Signing autographs isn't the president's idea. People thrust pieces of paper in his face and he obligingly scribbles on them. But it looks so tacky. And it's what used to be called in broadcasting (maybe still is) "Dead Air." Nothing much is happening but we're all forced to stare at it anyway. Sometimes it seems that Obama enjoys these particular trappings of power just a wee bit too much -- but on the other hand, it's good to have a president who appears not only comfortable in the job but who actually relishes it.
The portion of the speech dealing with gun violence -- what might be considered the third act of the address -- was the most forcefully written and delivered. Even here, the president stopped short of pounding a fist on the rostrum and playing on emotions.

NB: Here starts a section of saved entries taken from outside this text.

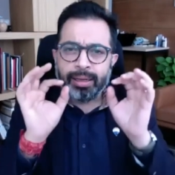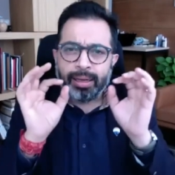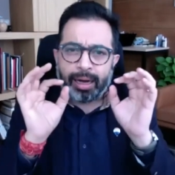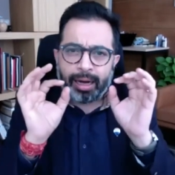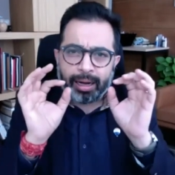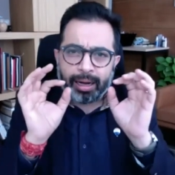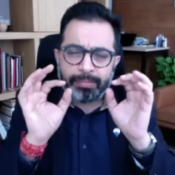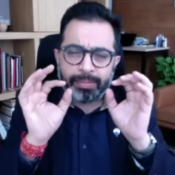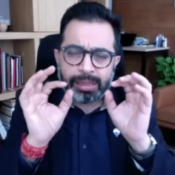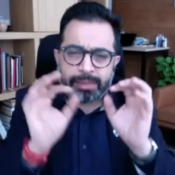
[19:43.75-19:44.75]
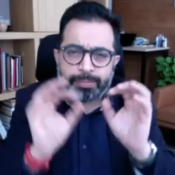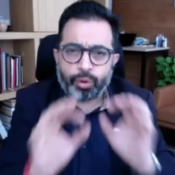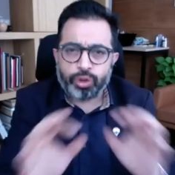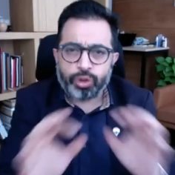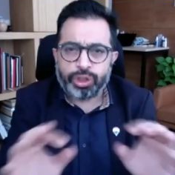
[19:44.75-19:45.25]
uh, uh,
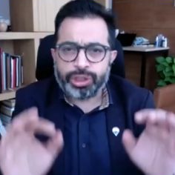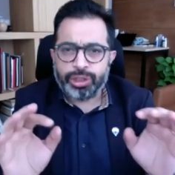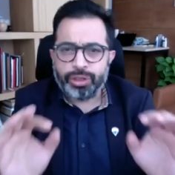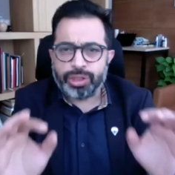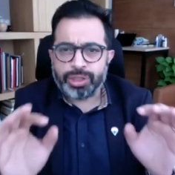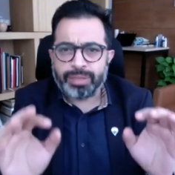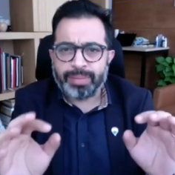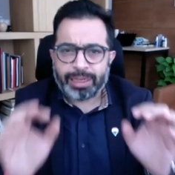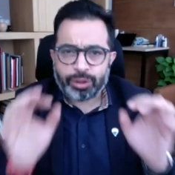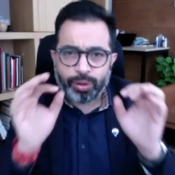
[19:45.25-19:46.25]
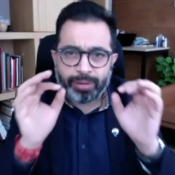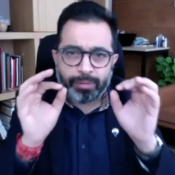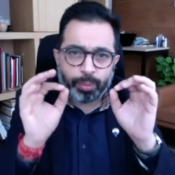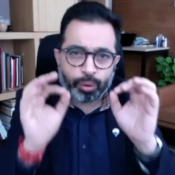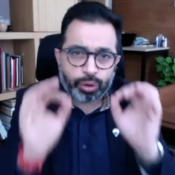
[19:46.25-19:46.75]
process in your system has to
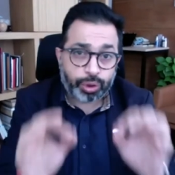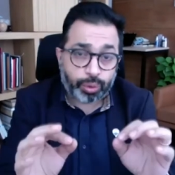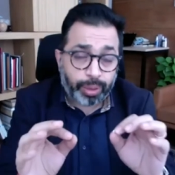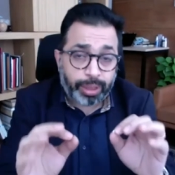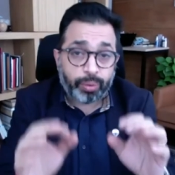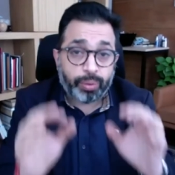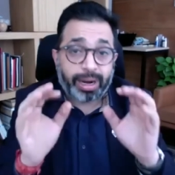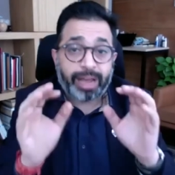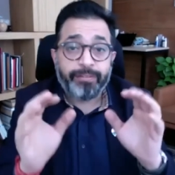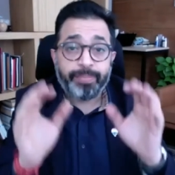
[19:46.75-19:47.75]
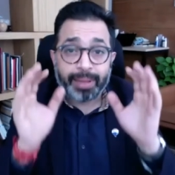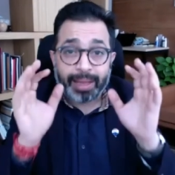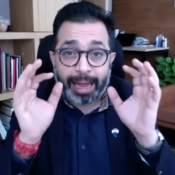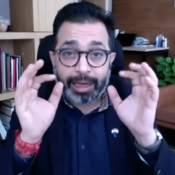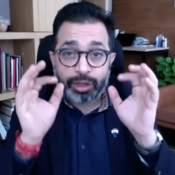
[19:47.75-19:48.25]
have a process owner to drive
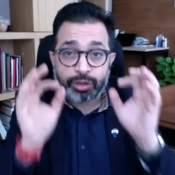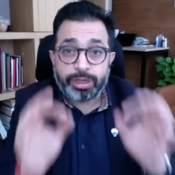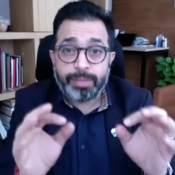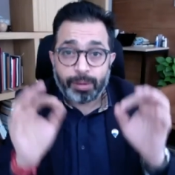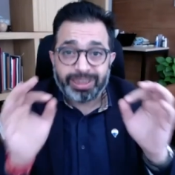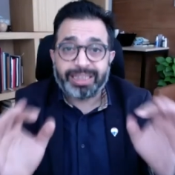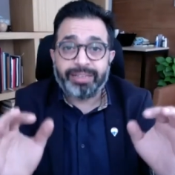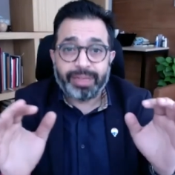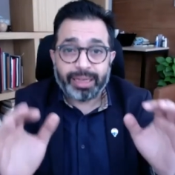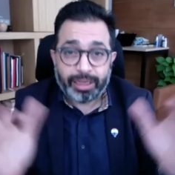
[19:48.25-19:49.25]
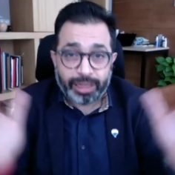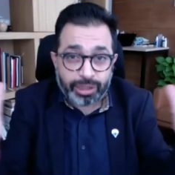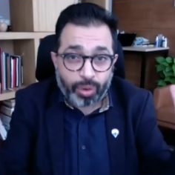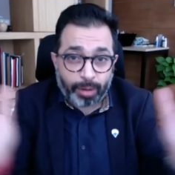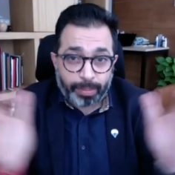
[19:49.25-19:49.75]
extreme objectivity. And
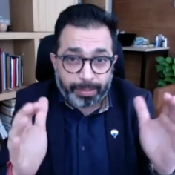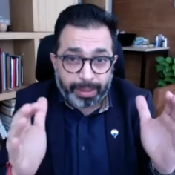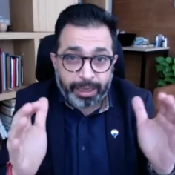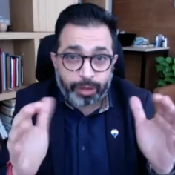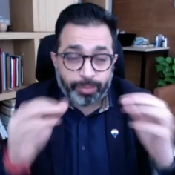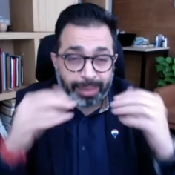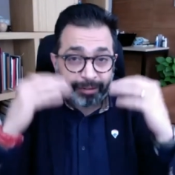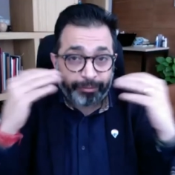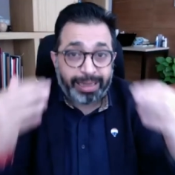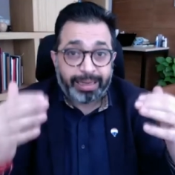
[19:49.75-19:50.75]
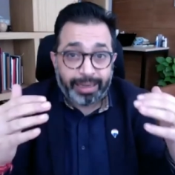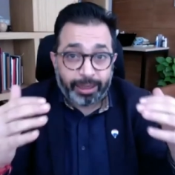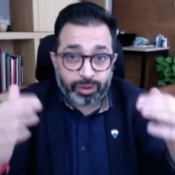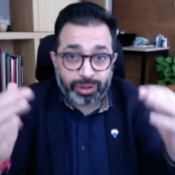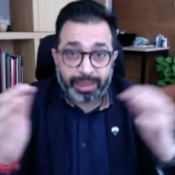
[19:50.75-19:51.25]
these all people need to meet weekly
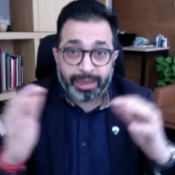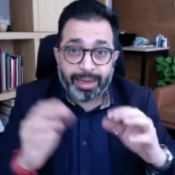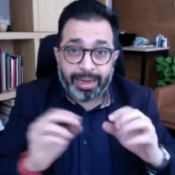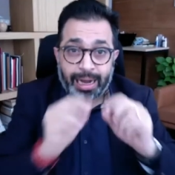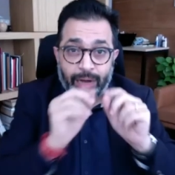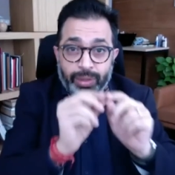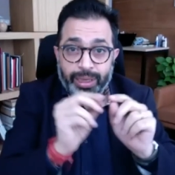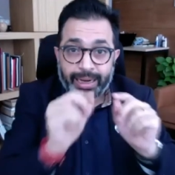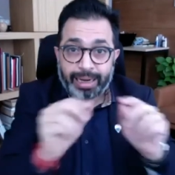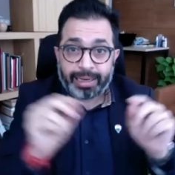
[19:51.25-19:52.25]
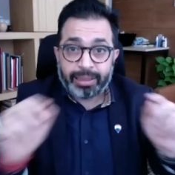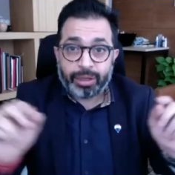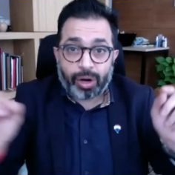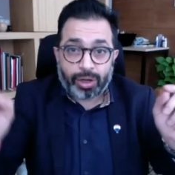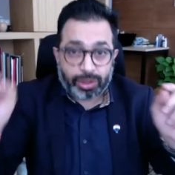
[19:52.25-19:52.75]
to see how they're connecting
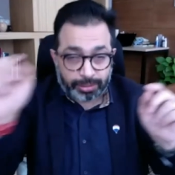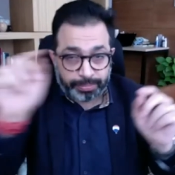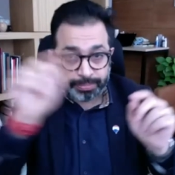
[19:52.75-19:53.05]
the dots.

Speaking about victims of gun violence, some of whom had been seated in the gallery, the President asked rhetorically if the matter of gun control doesn't at least deserve being brought to the House and Senate floors and debated there. "They deserve a single vote," he stressed, in another of his thematic refrains. "They deserve a vote!"
And in an eloquent rebuff to the constant chant that government "IS the problem" and that everything would be ducky if the government shrank or shriveled up or maybe just stole away in the night, like a football team being hustled out of Baltimore and off to another city, the president said with affecting simplicity, "We were sent here to make what difference we can." There was, indeed, something grimly absurd in Rep. Rubio's implicit assertion that government should buzz off, like an ogre in a bad dream.

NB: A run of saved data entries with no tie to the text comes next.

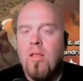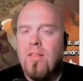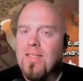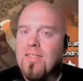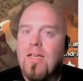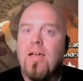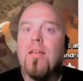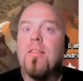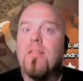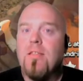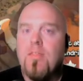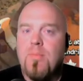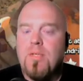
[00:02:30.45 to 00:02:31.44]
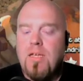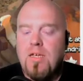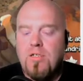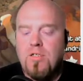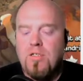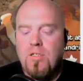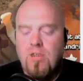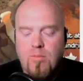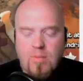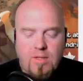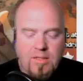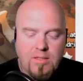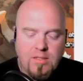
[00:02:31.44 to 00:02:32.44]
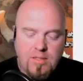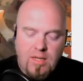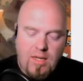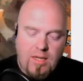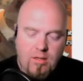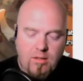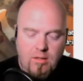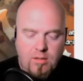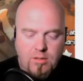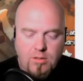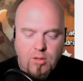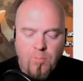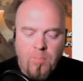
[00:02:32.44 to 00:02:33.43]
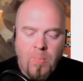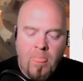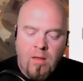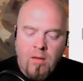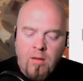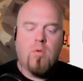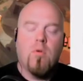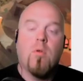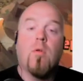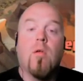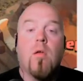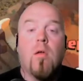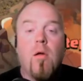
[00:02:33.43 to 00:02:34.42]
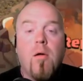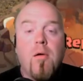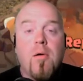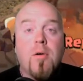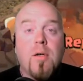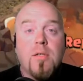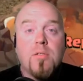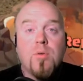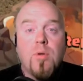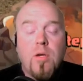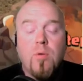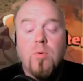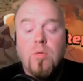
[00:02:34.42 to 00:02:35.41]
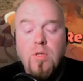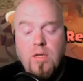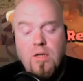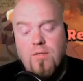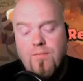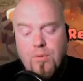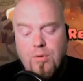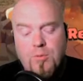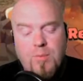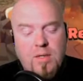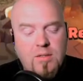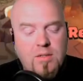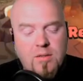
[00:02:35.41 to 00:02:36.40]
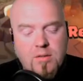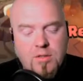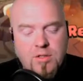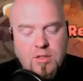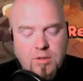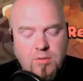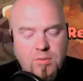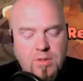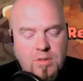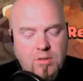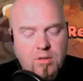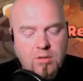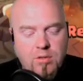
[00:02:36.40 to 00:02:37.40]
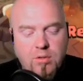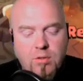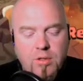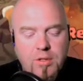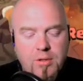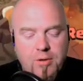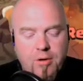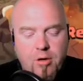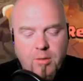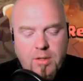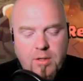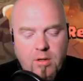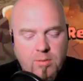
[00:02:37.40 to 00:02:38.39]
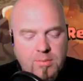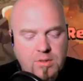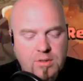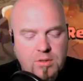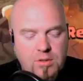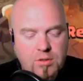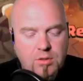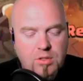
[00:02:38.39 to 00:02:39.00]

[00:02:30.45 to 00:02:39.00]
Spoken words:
that's kind of the limitations here, but let's take a look. So, okay, so here we're looking at the first base that she 3 stars, and you look at her army composition.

If government is so evil and ought to get lost, then what the hell was Rubio doing there -- selling No-No hair clippers?
While the content of Obama's speech was bound to make news, so too were the means of its delivery. Diane Sawyer and her colleagues at ABC News, the best gang currently working the national beat for television (though NBC's Brian Williams is the best anchor), pointed out that streaming of the speech on Twitter and elsewhere on the Internet had resulted in "727,000 tweets" by the time the speech ended. In a potential historical first, it was also reported, the president's speech aired on Cuba's state-run television channel.

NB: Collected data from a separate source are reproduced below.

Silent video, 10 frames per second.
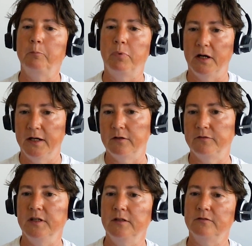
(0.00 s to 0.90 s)
part of
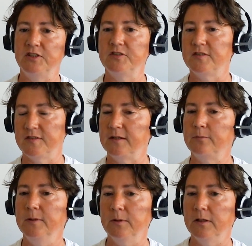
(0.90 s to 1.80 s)
the innovations that
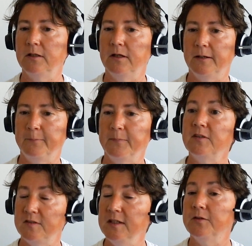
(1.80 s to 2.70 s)
we will
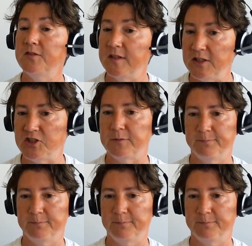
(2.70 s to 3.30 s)
see on stage.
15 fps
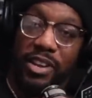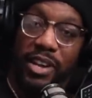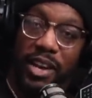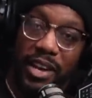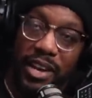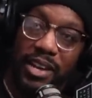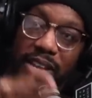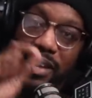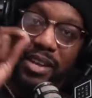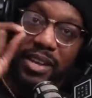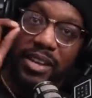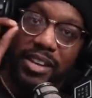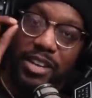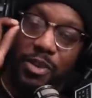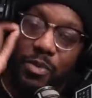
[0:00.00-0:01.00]
yeah.
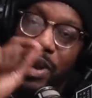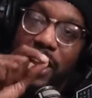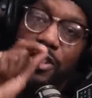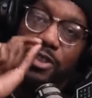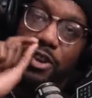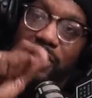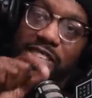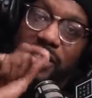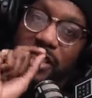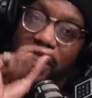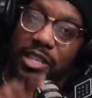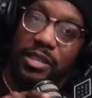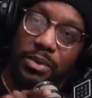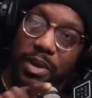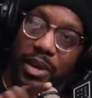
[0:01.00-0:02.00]
The way the doctor
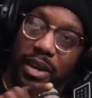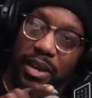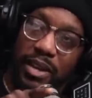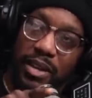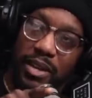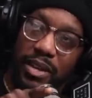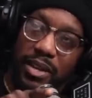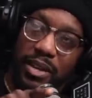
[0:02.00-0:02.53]
said to her,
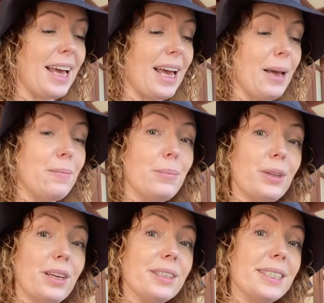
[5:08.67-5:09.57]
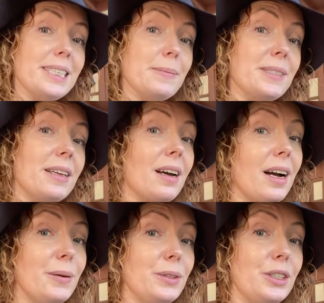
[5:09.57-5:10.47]
Um, but they're the tips that
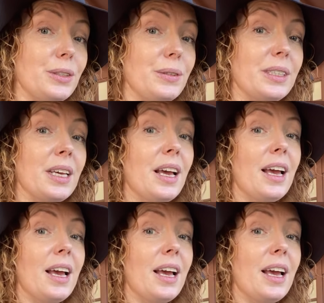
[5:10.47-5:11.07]
I would use.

It was more annoyance than embellishment, however, when ABC ran tweatings and text messages along the bottom of the screen, some from ABC correspondents but others from -- who? The man in the moon? These asides really added nothing, and putting them there suggests that too-restless ABC News producers fear the audience will become bored by anything so prosaic as a presidential address -- that we poor, dumb viewers need gingerbread and geegaws and other visual junk running around on the screen in order to sustain interest.
NBC News also took note of tweets about "SOTU" -- yes, like everything else in Washington, the State Of The Union address has to be reduced to some trite abbreviation -- but streams and tweets were nowhere near as valuable as comments by Andrea Mitchell, Chuck Todd and other network stalwarts. Williams, who sometimes comes across as strangely sad when delivering the news (then again, the news usually is pretty damn sad) brightened to the task at hand, getting a buzz from politics.
Before the speech, Diane Sawyer's co-anchor George Stephanopoulos said it was being estimated that, depending on how much applause the president got, the speech would probably last about an hour -- and as Judy Woodruff pointed out on PBS, it came in just "a second or two" short of that. It didn't seem a minute too long, however, and what better gauge of a speaker's effectiveness is there than that?